→ Exercise objective
Drop every image and restate the entries below word for word.

************

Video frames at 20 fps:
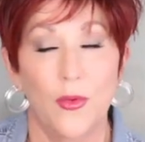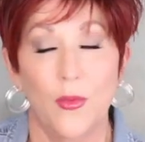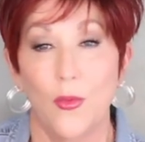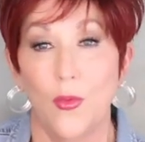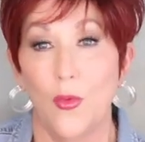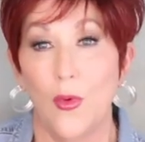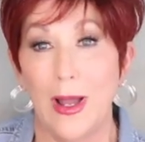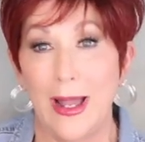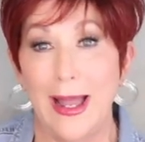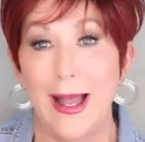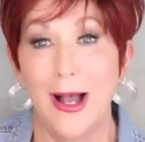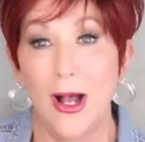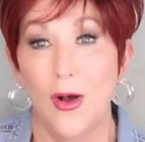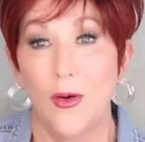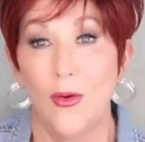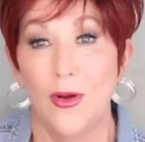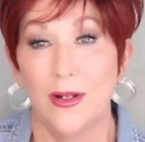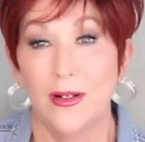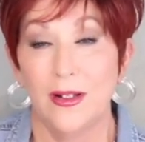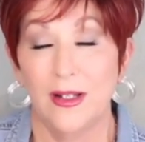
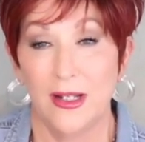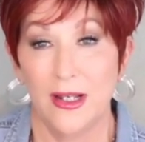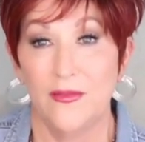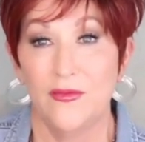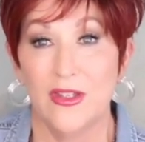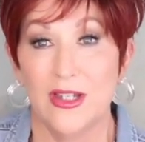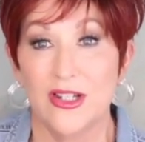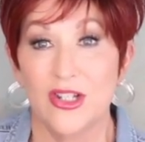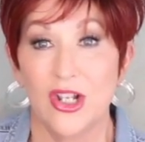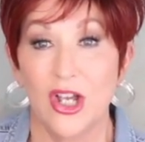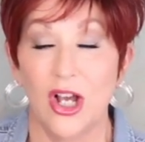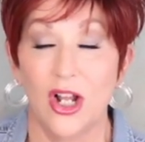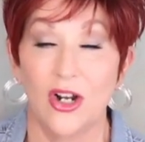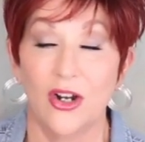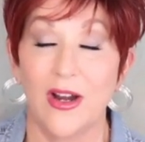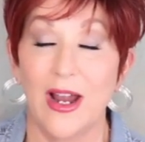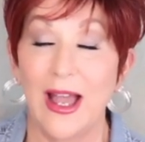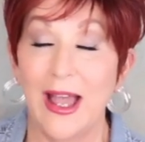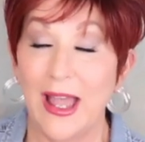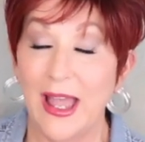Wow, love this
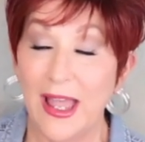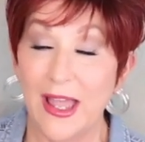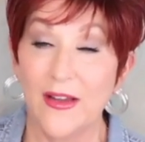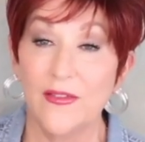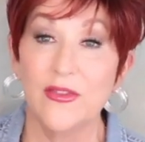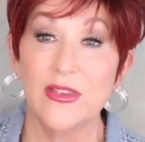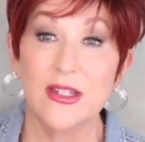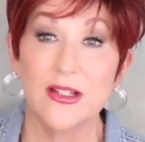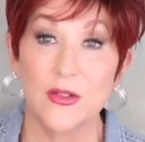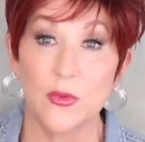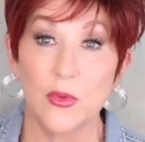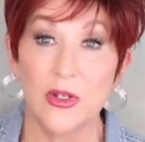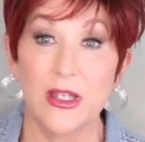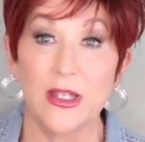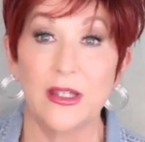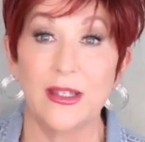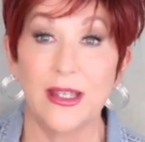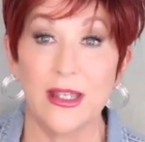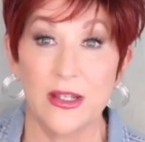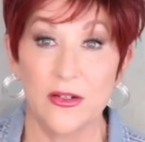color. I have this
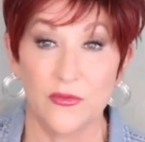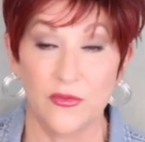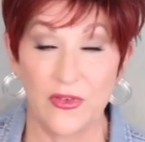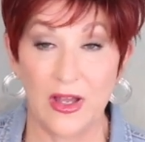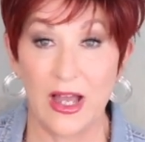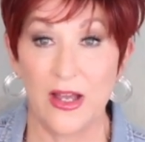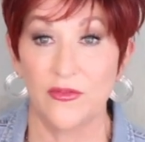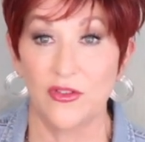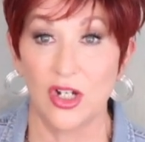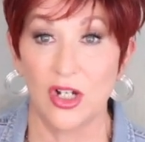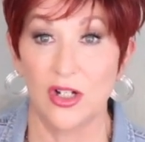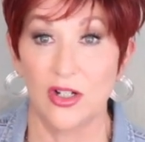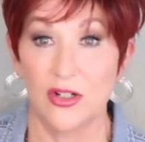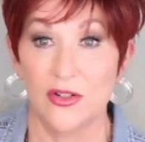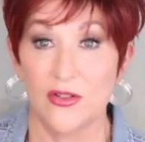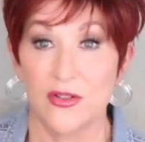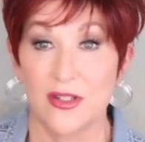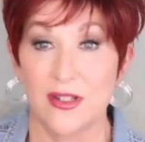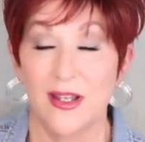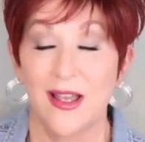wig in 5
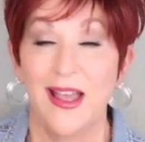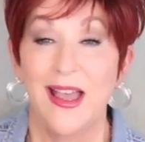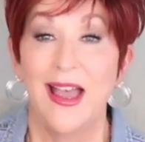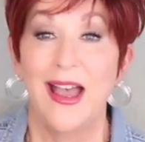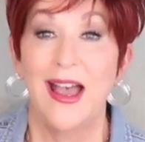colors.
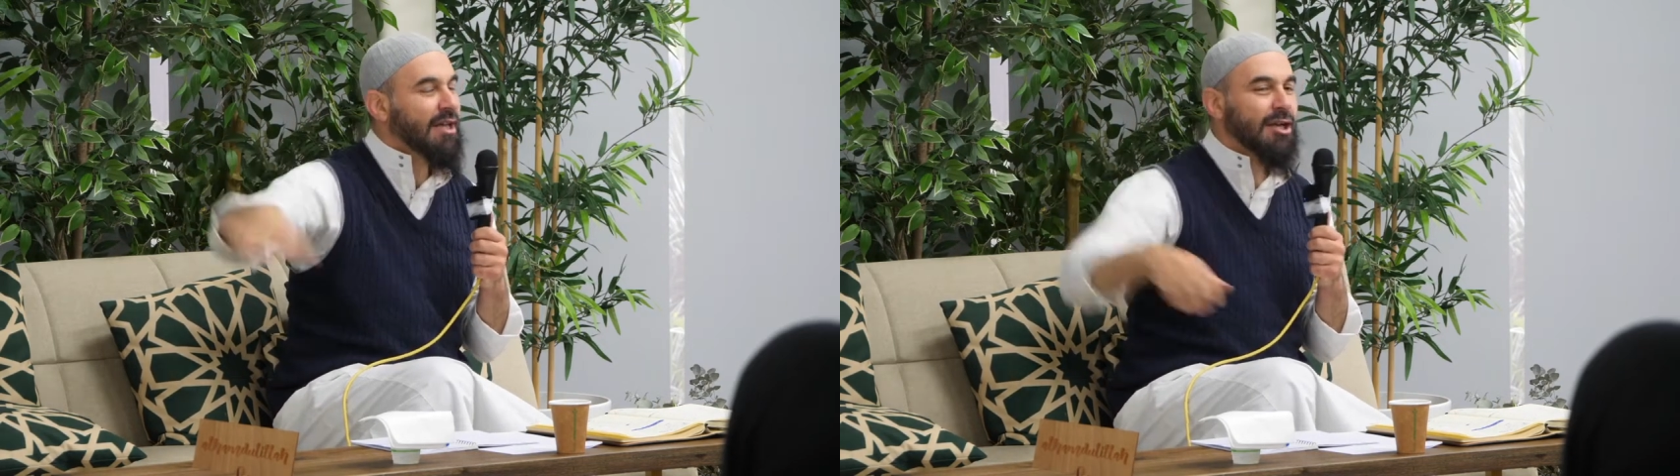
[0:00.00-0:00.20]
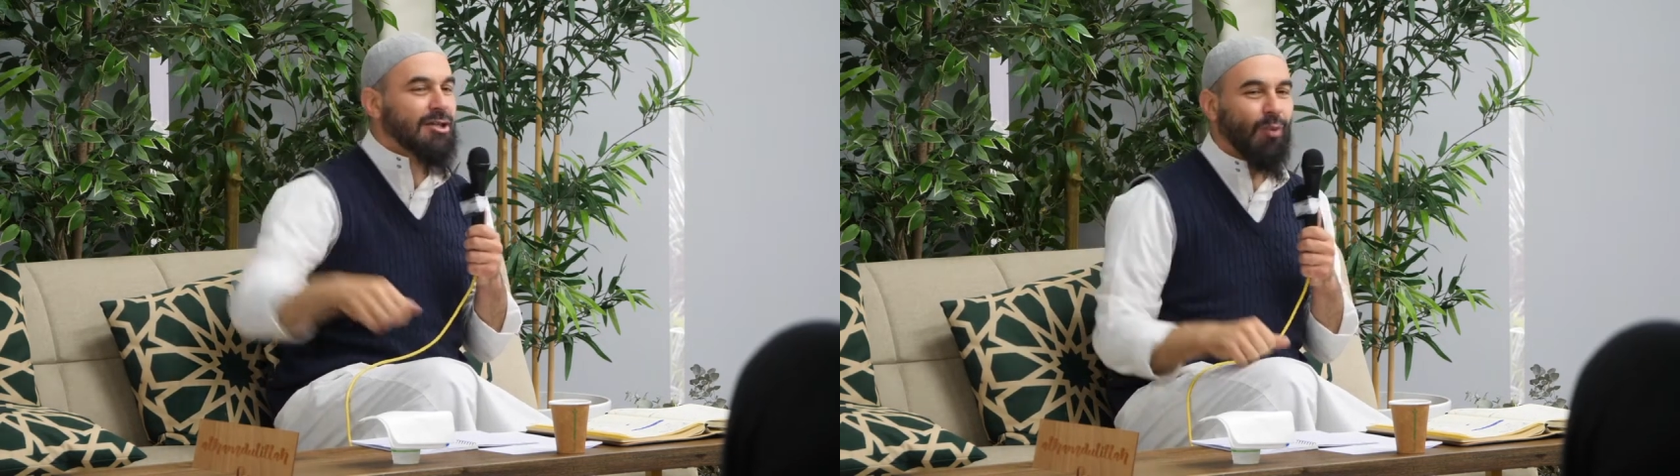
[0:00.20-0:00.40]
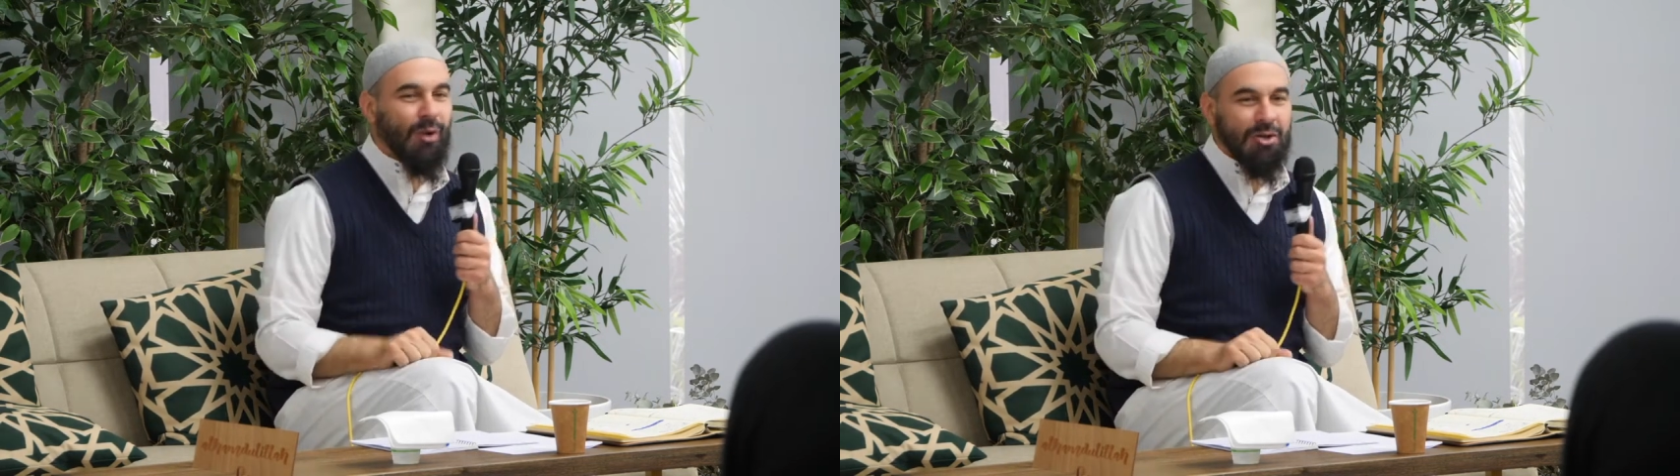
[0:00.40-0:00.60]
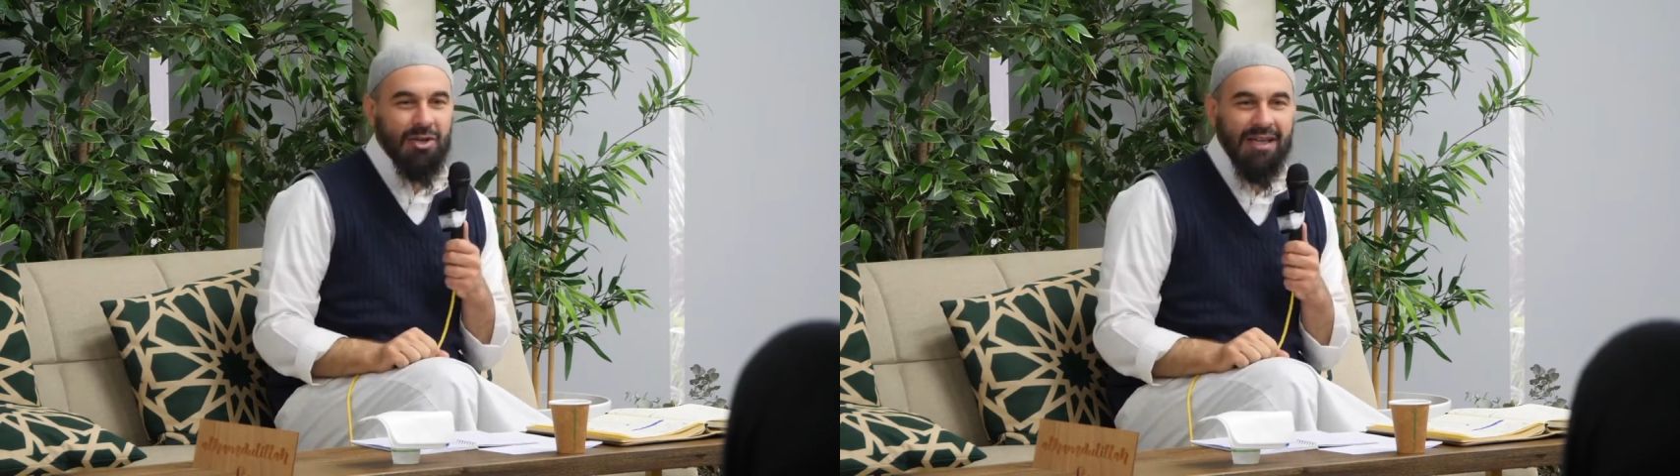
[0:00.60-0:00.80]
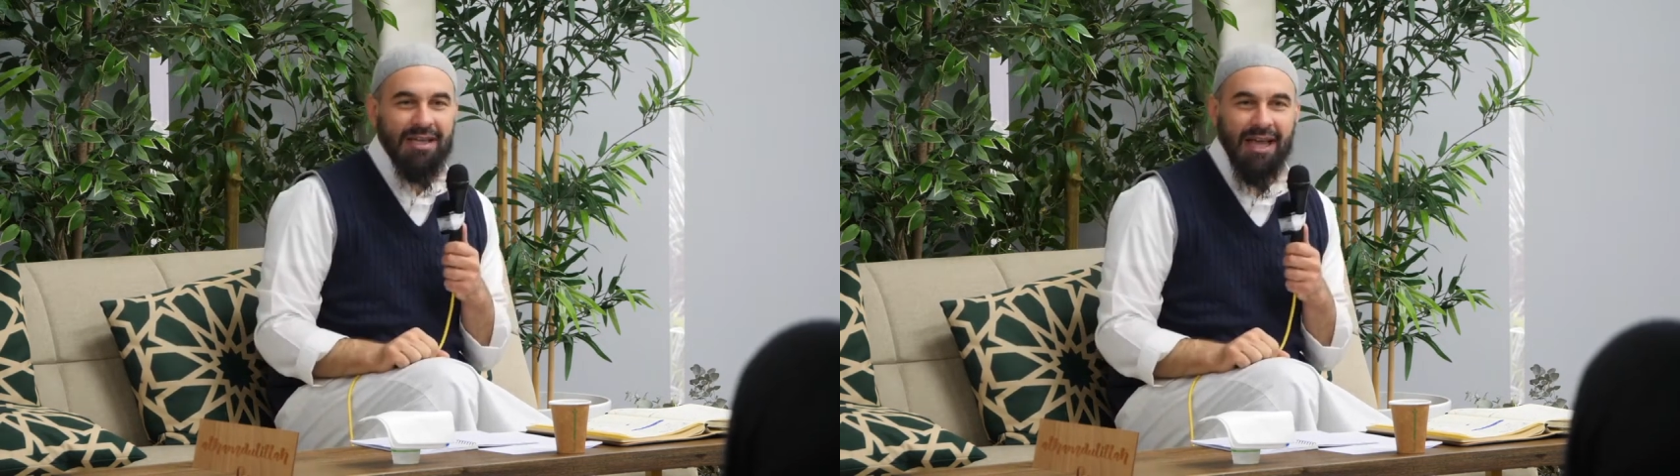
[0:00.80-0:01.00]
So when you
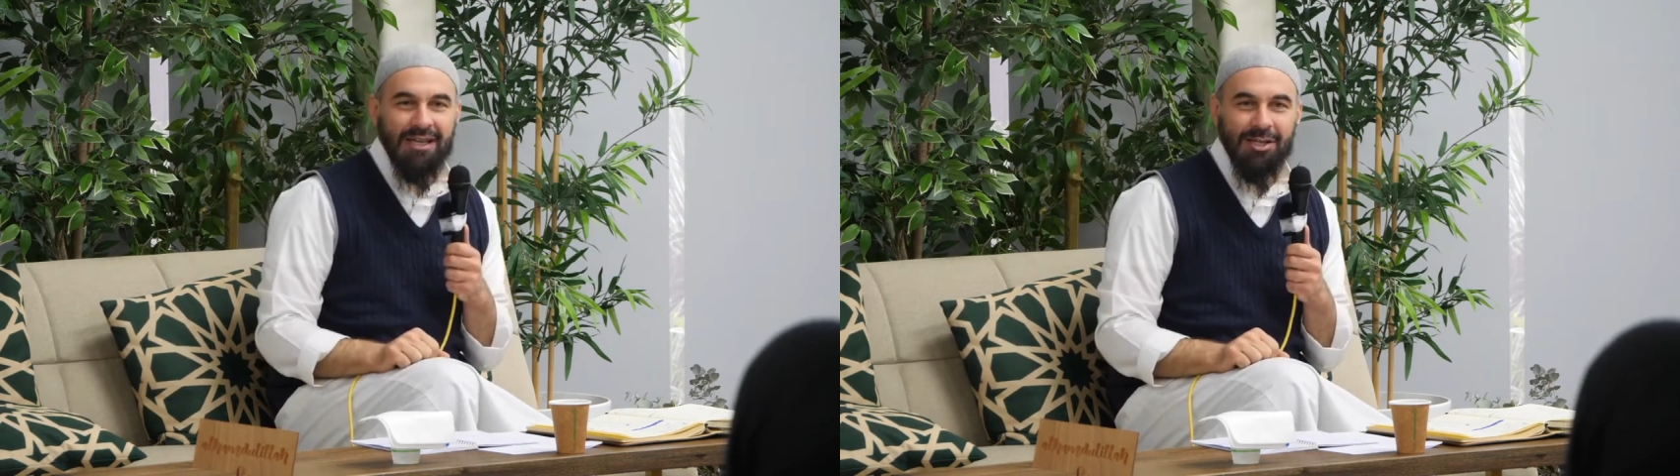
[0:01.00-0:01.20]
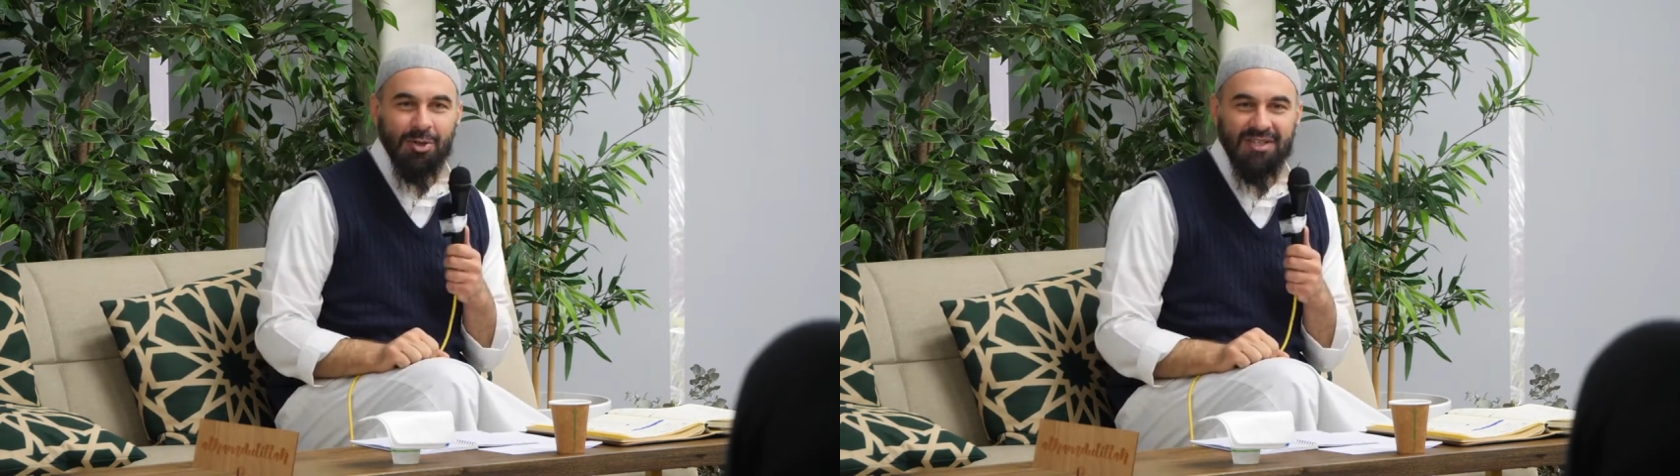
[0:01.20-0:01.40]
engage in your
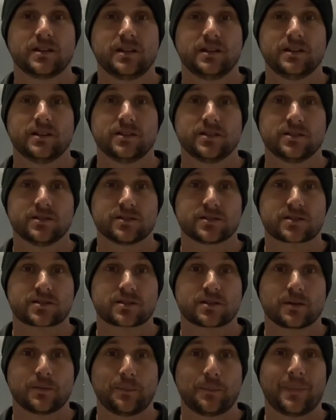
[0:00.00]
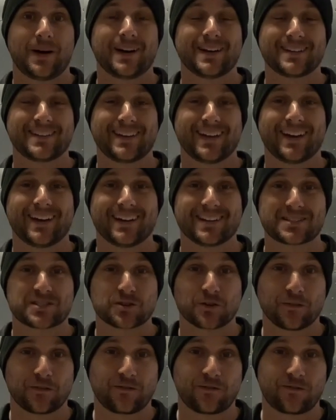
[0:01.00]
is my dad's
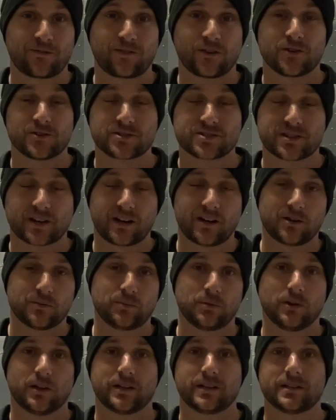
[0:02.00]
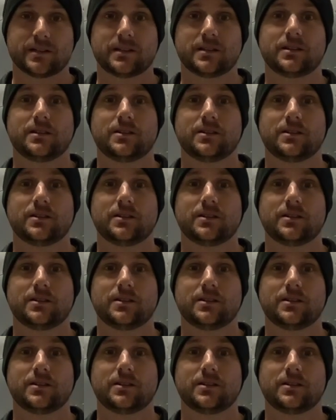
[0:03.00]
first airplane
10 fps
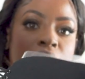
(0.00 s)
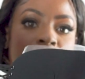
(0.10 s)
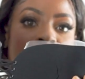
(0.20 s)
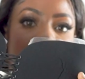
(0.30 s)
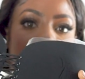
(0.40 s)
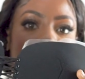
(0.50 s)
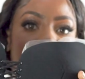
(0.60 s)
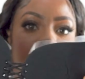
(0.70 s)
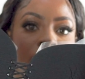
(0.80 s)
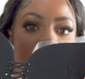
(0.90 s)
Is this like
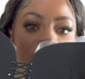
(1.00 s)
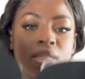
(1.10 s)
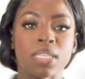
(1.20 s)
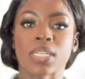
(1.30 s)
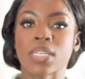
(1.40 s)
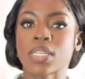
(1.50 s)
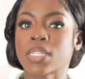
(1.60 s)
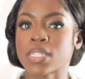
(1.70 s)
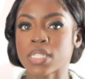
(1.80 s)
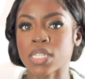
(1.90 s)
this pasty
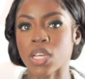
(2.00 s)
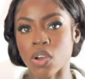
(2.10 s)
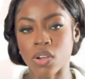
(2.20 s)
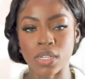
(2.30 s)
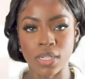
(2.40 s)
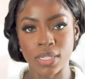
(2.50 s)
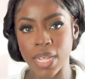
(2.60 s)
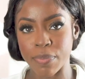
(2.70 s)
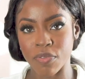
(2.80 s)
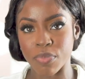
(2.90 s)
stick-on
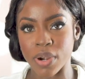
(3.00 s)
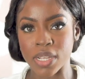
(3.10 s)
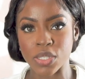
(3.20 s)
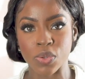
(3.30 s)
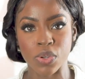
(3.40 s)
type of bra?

************

→ Reply
Video frames at 20 fps:
Wow, love this
color. I have this
wig in 5
colors.
[0:00.00-0:00.20]
[0:00.20-0:00.40]
[0:00.40-0:00.60]
[0:00.60-0:00.80]
[0:00.80-0:01.00]
So when you
[0:01.00-0:01.20]
[0:01.20-0:01.40]
engage in your
[0:00.00]
[0:01.00]
is my dad's
[0:02.00]
[0:03.00]
first airplane
10 fps
(0.00 s)
(0.10 s)
(0.20 s)
(0.30 s)
(0.40 s)
(0.50 s)
(0.60 s)
(0.70 s)
(0.80 s)
(0.90 s)
Is this like
(1.00 s)
(1.10 s)
(1.20 s)
(1.30 s)
(1.40 s)
(1.50 s)
(1.60 s)
(1.70 s)
(1.80 s)
(1.90 s)
this pasty
(2.00 s)
(2.10 s)
(2.20 s)
(2.30 s)
(2.40 s)
(2.50 s)
(2.60 s)
(2.70 s)
(2.80 s)
(2.90 s)
stick-on
(3.00 s)
(3.10 s)
(3.20 s)
(3.30 s)
(3.40 s)
type of bra?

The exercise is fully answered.